New Enzymes by Evolution: Expanding Nature’s Catalytic Repertoire | AIChE

New Enzymes by Evolution: Expanding Nature’s Catalytic Repertoire


Synthetic biology for fuels and chemicals has depended on reassembling existing enzymes into new biosynthetic pathways.  Unfortunately, many desired transformations fall outside the reach of known enzyme-catalyzed transformations or can be made more efficiently using synthetic chemistry.  Thus, a future where metabolic engineering might produce nearly all of the organic molecules upon which society depends is still a ways off. Not satisfied with nature’s vast catalytic repertoire, we are want to be able to create new enzymes to add to the toolkit of genetically encoded chemistry.
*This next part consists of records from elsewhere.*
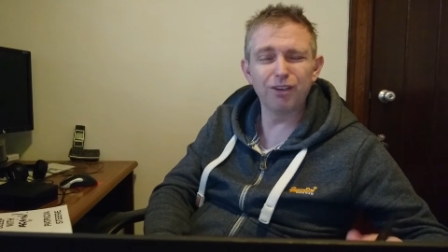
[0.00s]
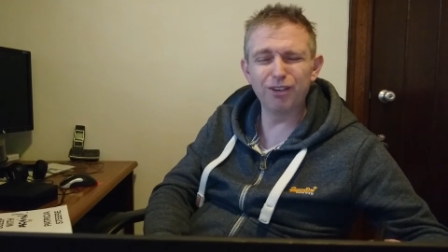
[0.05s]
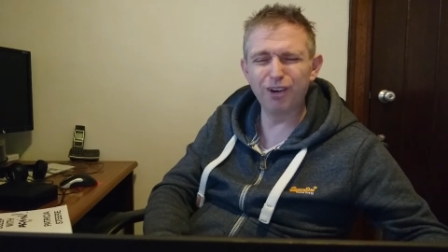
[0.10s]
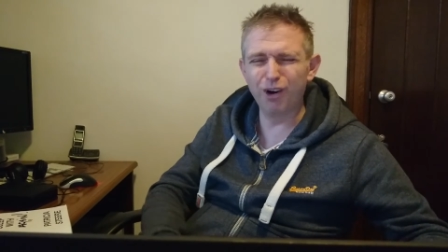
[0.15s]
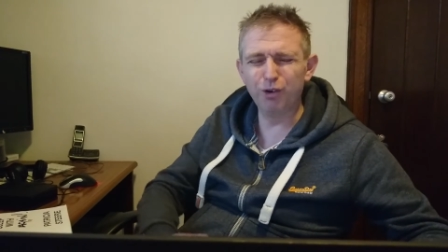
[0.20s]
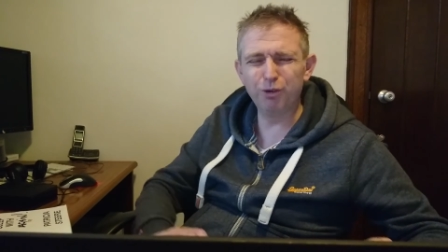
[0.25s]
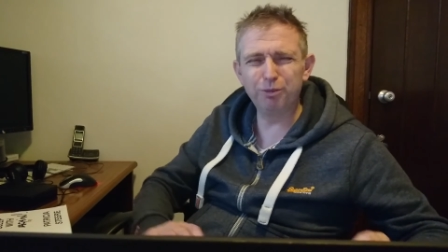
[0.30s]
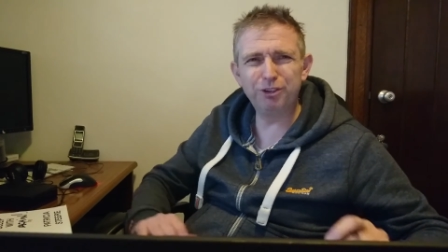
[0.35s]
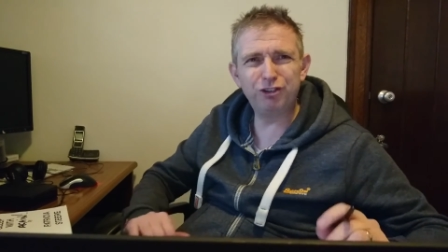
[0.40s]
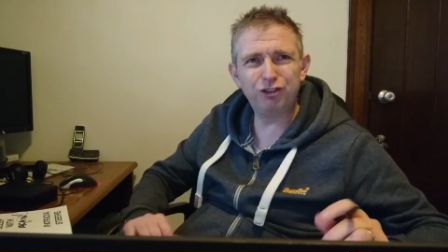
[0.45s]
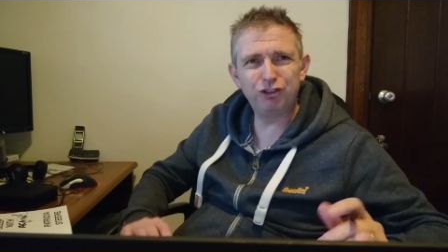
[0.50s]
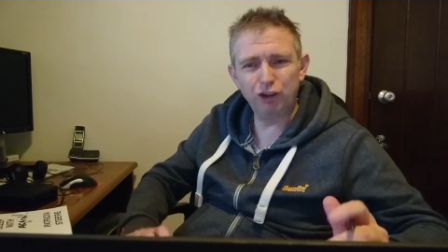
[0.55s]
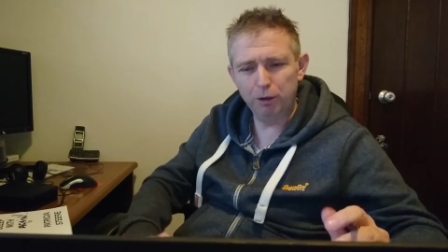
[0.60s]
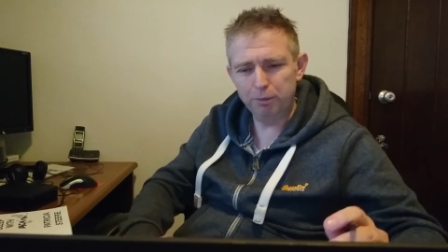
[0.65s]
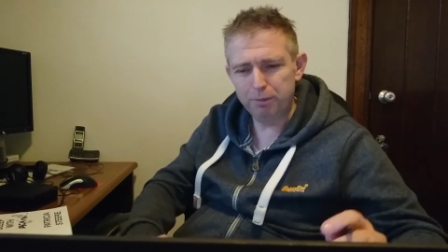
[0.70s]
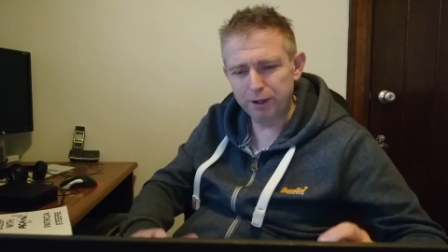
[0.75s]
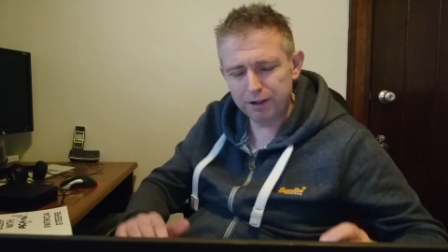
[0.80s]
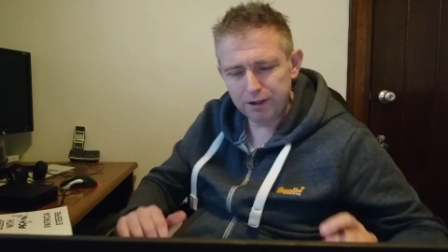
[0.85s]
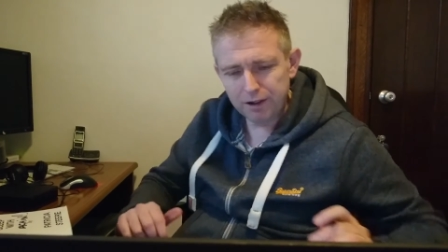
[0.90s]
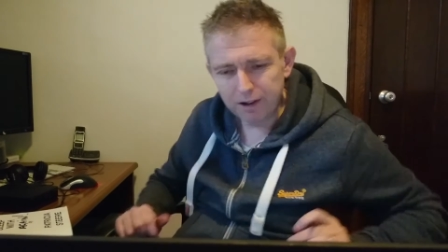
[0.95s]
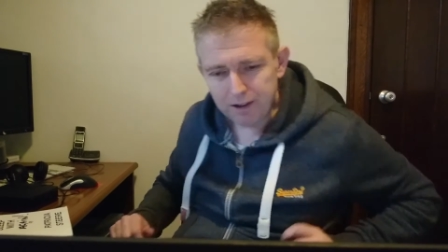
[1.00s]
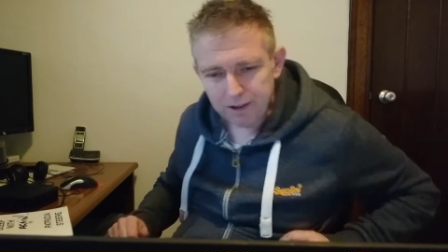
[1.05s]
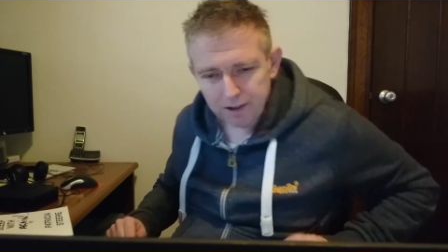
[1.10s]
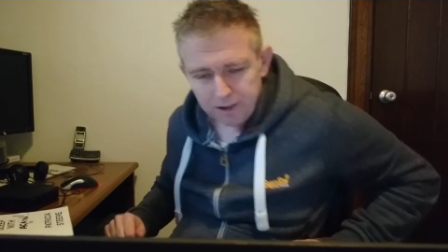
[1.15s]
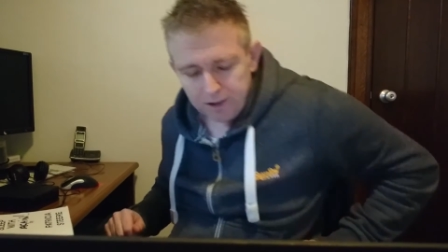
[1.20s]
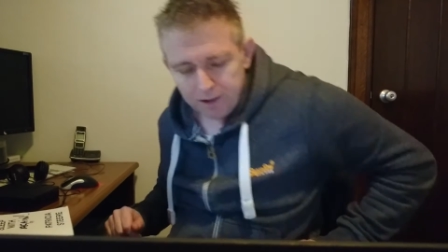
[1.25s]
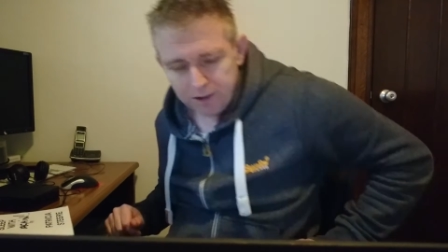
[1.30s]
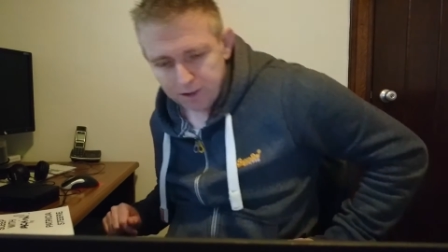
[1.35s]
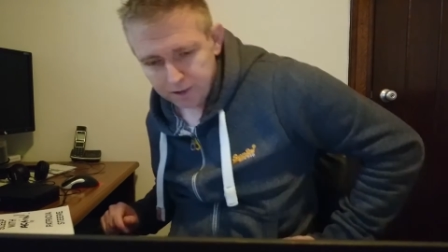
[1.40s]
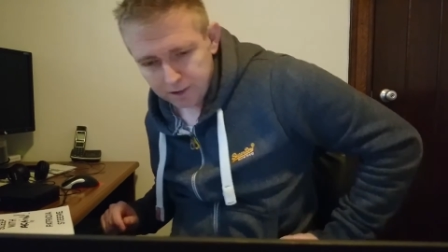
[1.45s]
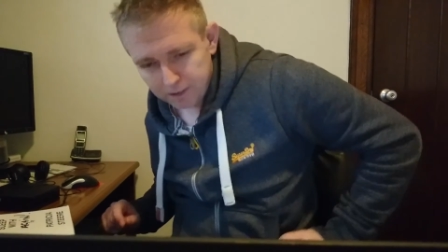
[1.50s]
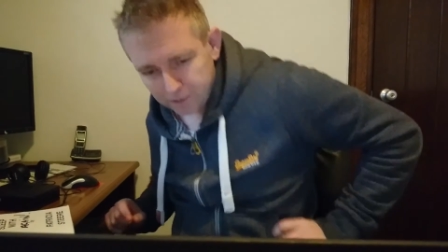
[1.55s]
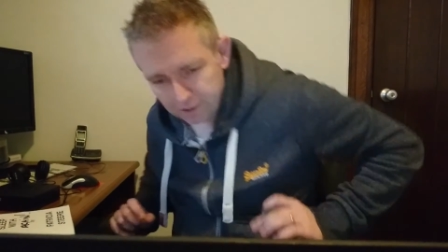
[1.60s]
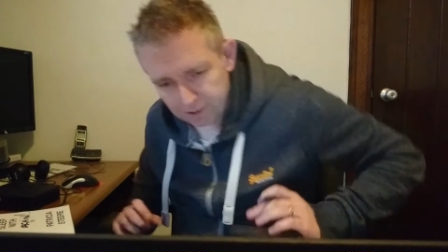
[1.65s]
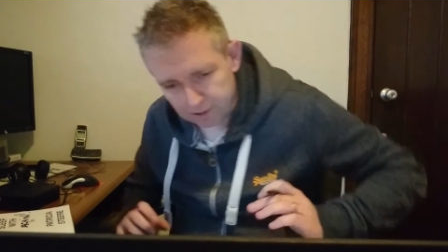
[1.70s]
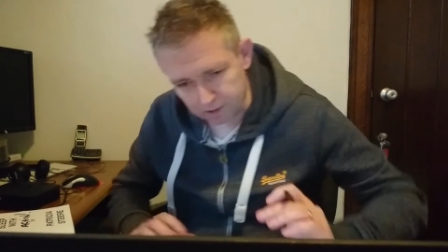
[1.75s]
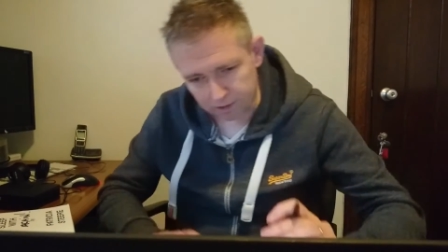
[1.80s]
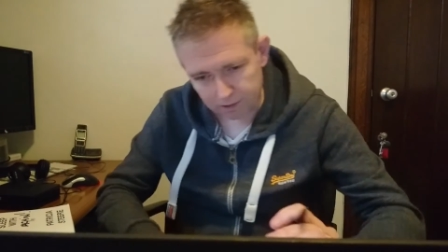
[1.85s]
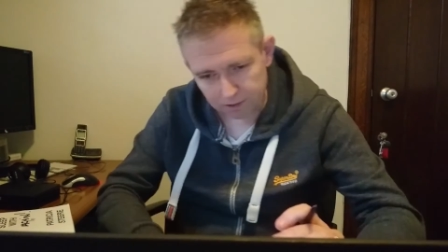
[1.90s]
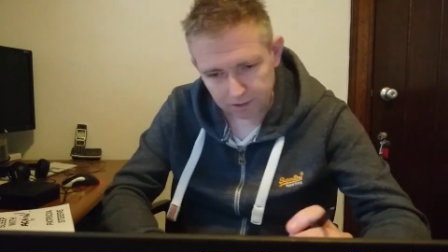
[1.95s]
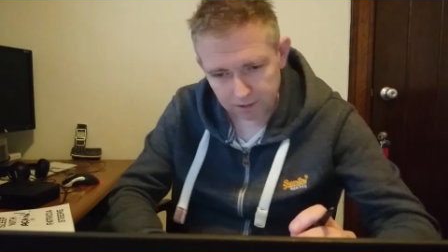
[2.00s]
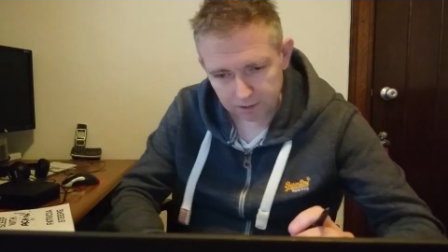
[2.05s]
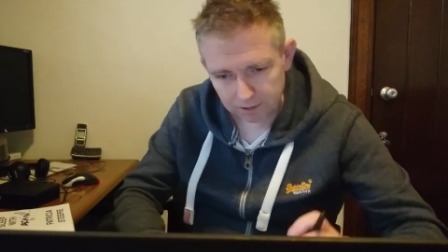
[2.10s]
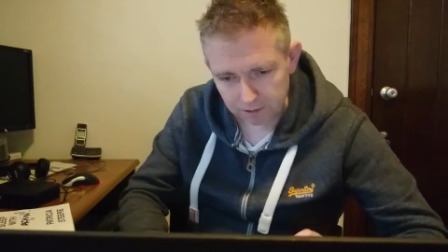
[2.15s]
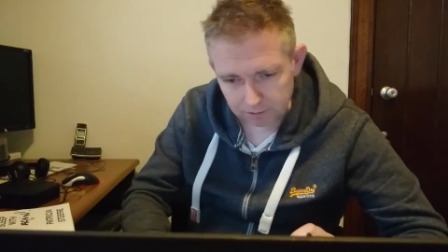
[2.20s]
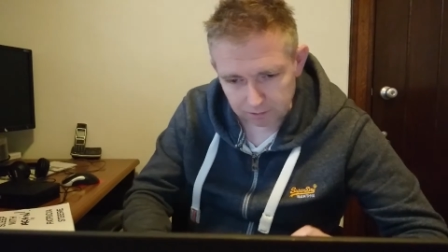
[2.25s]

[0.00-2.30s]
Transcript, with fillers: Oh, stupid. All right. Okay.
My group uses the one proven algorithm for biological design—evolution—to optimize existing catalysts and create whole new ones.  A powerful approach to engineering useful biological molecules, directed evolution both circumvents and underscores our profound ignorance of how sequence encodes catalytic function. I will describe various ways we have used evolution (contaminated with a little chemical intuition and design) to generate new catalysts starting from one of nature’s most impressive, the cytochrome P450 monooxygenase.  I will share several examples of engineered versions that catalyze important synthetic reactions not known in nature.